11 Nov 1914
My dear Mother
This afternoon happens to be fairly free from duties, and I hope to use it in getting rid of some, at least, of the letters that I owe to many people. It is over a week now since we made our move into Watford but I have not yet had many occasions to write and tell you of it, and I have neglected those that I have had. We live in the height of luxury here: we are posted in the big Club Room of The George Hotel and enjoy gas-light, fires, the use of the hotel kitchen, water laid on etc, etc, in fact, everything “just like Mother makes it”. The horses are some in the stable here and some in the stables of The Essex Arms a few yards up the road. I have charge of the latter lot, though I sleep at The George. I have been put in control of the draught horses (the pack animals and riding horses, being the other two classes that form a transport section) and as there has been a change in the course of this war, in the constitution of transport sections which much increases the number of vehicles, I now find myself the proud commander of a driving line consisting of 9 carts and 8 waggons. We are not yet fully fitted out, but we shall probably be going off on a jaunt to the Victualling Yard at Deptford to make up our deficiencies in horses and horse equipment. When we do that we shall know that it is only a few days before we go.
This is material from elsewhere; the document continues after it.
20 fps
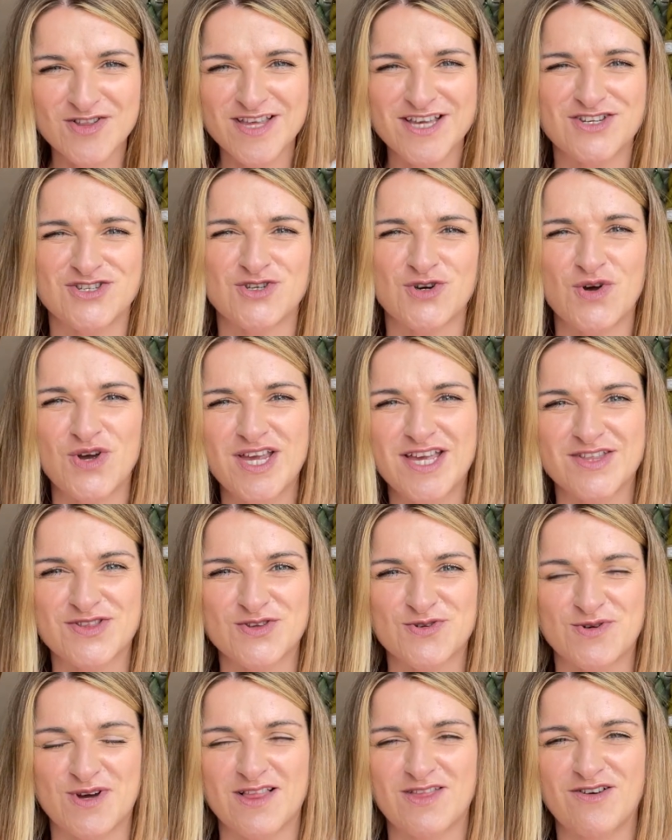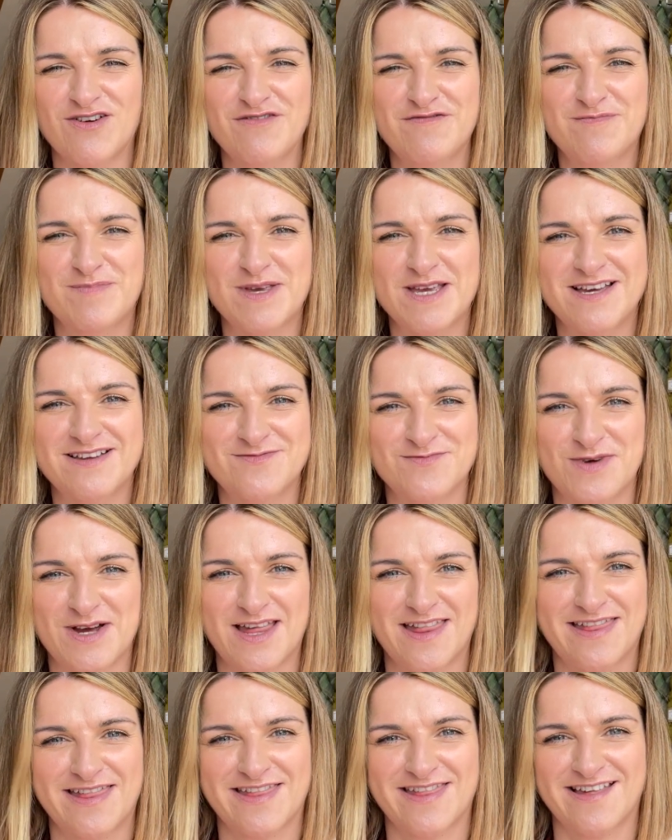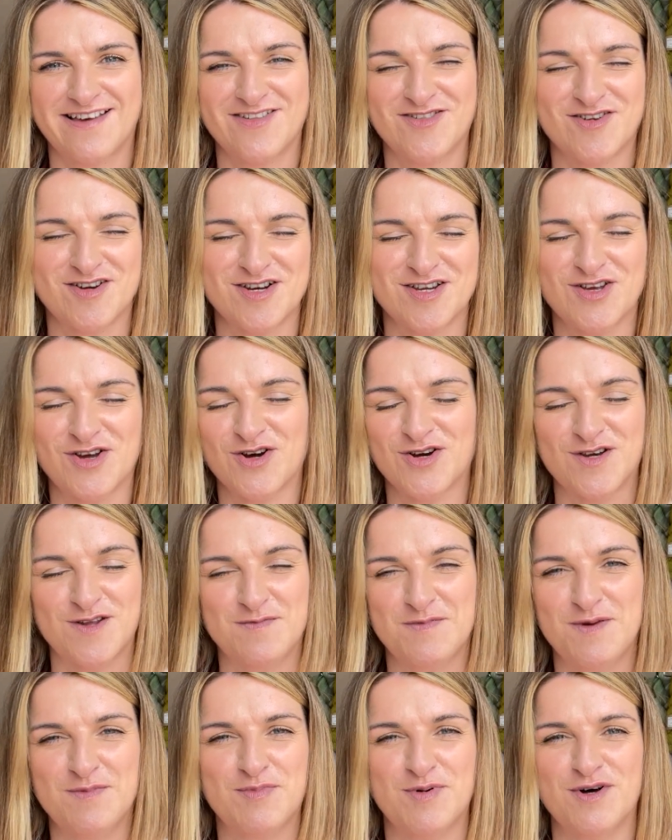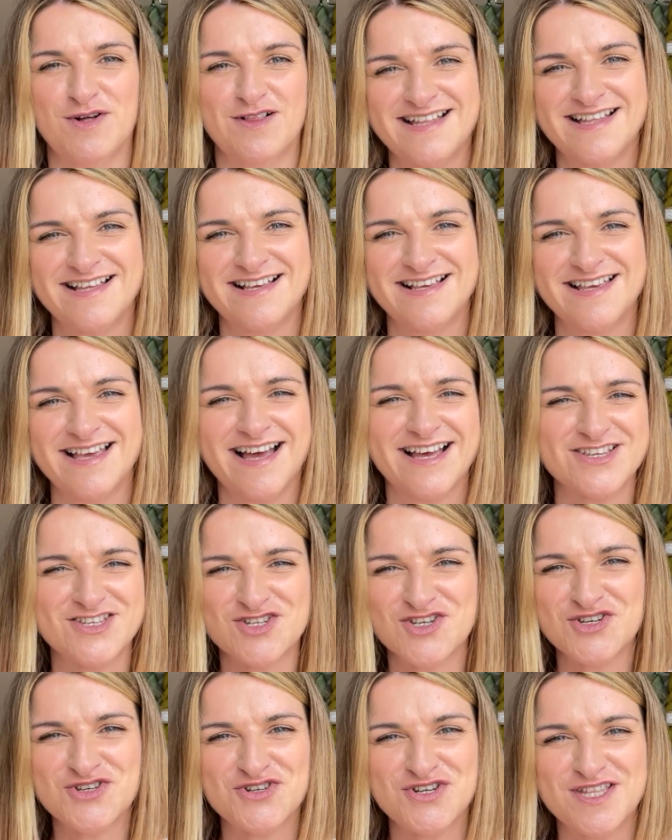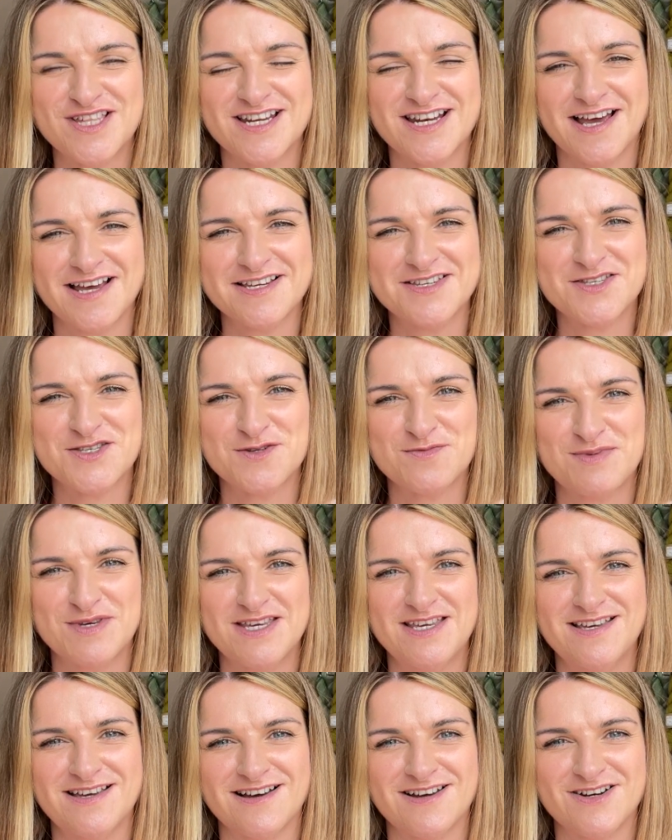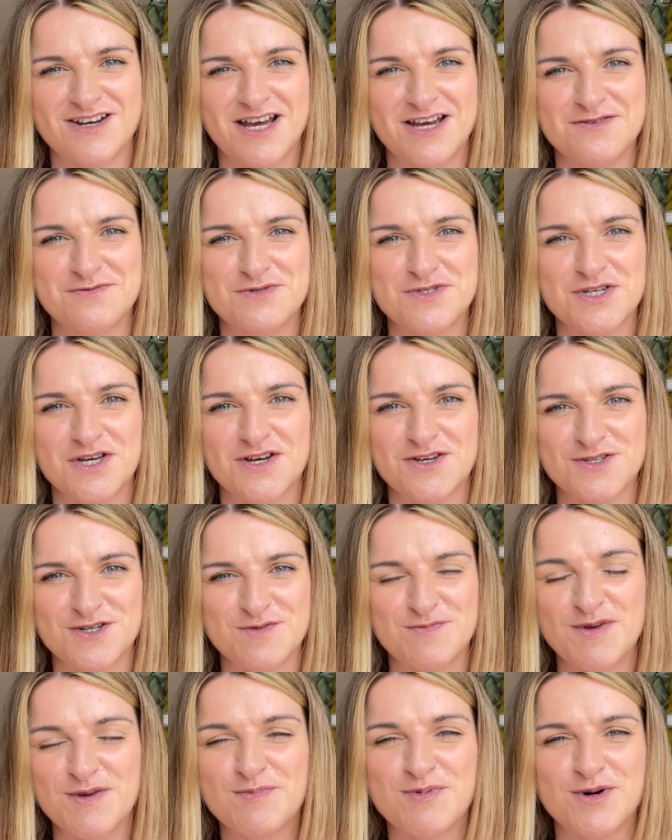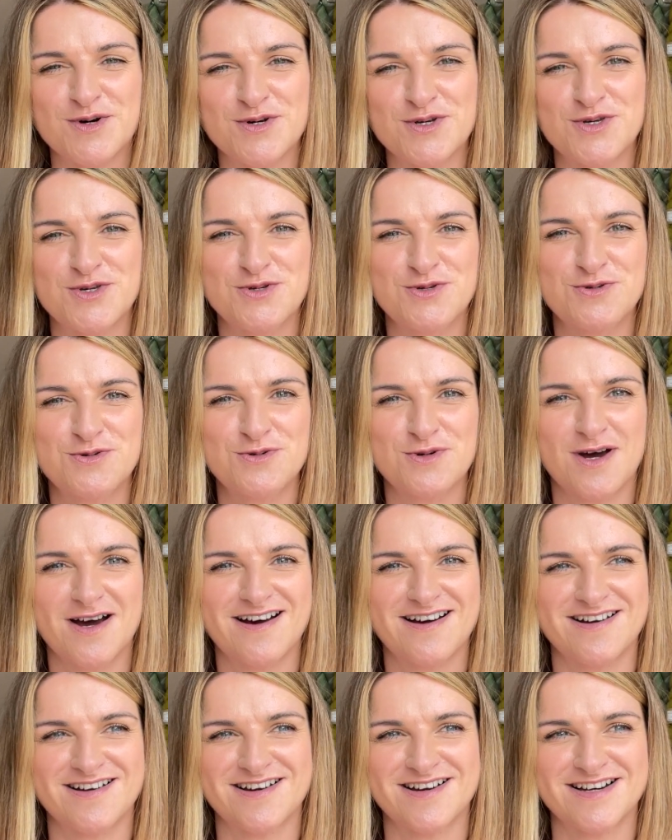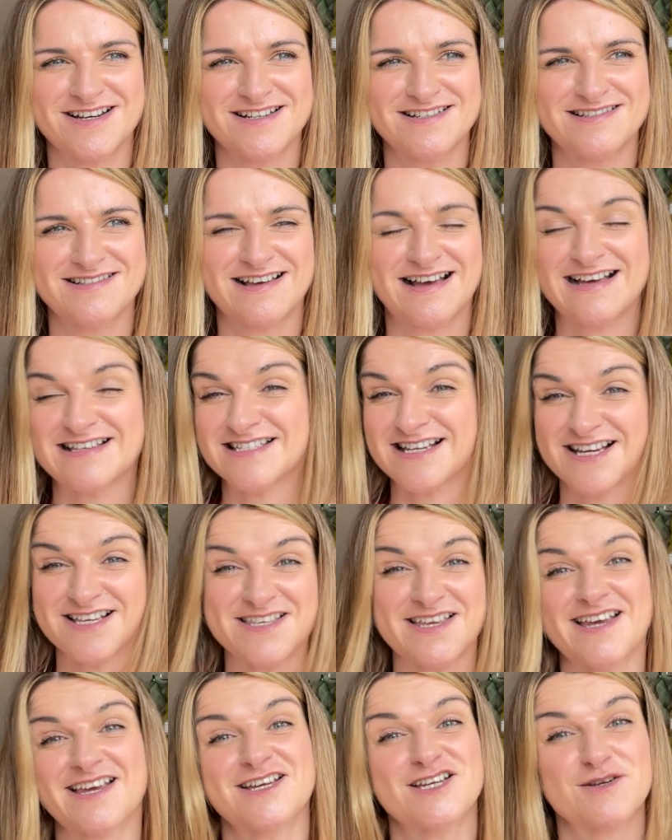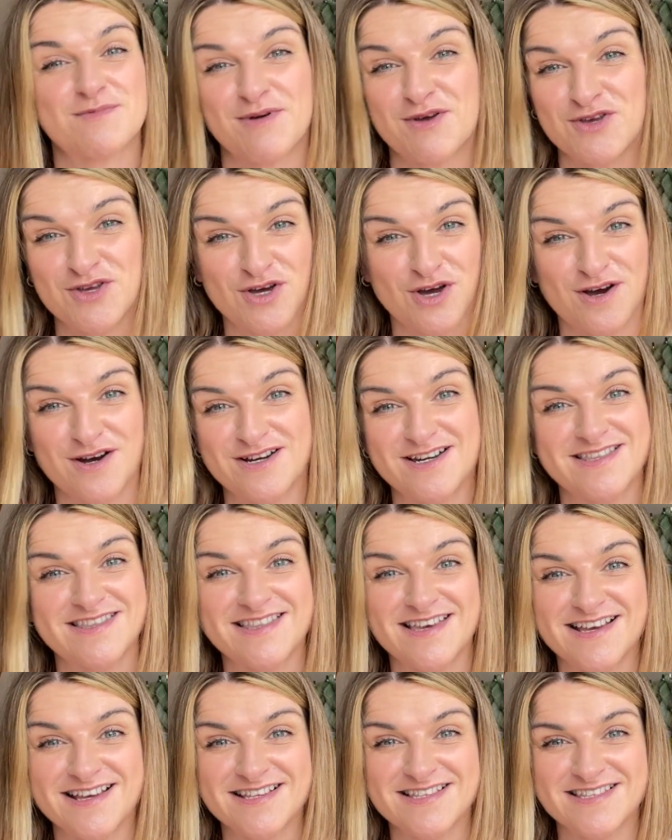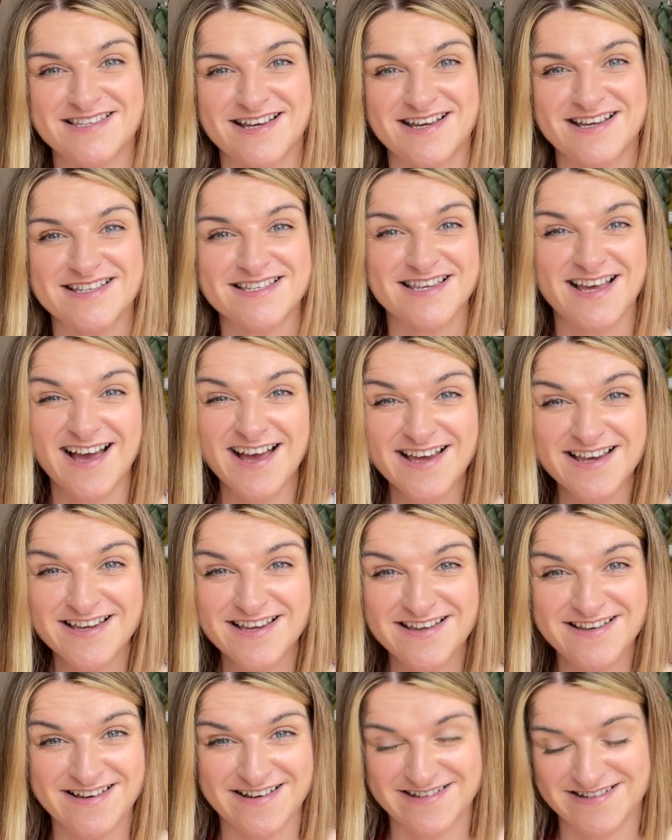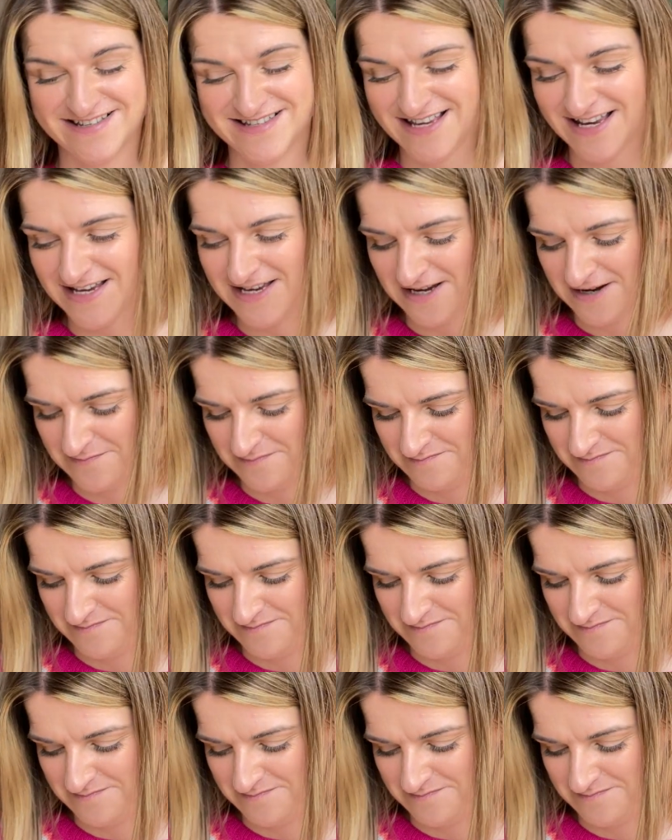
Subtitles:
enjoy it though. I love being with other yarny people. Yeah, it's just really nice to be around other people who are as excited about yarn and things as I am.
It has been a splendid thing getting our horses into good stables for a while before moving off. They are now in excellent fettle and we should be enabled to set out with a thoroughly fit lot of horses. The only trouble is to keep them well hardened to exposure; but that is fairly well secured by leaving all doors and windows wide open, day and night.
It was very nice to receive the little Testament you sent me and it now lies very neatly in the breast pocket of my tunic where I can easily carry it all times, and I shall be glad to have your gift always with me.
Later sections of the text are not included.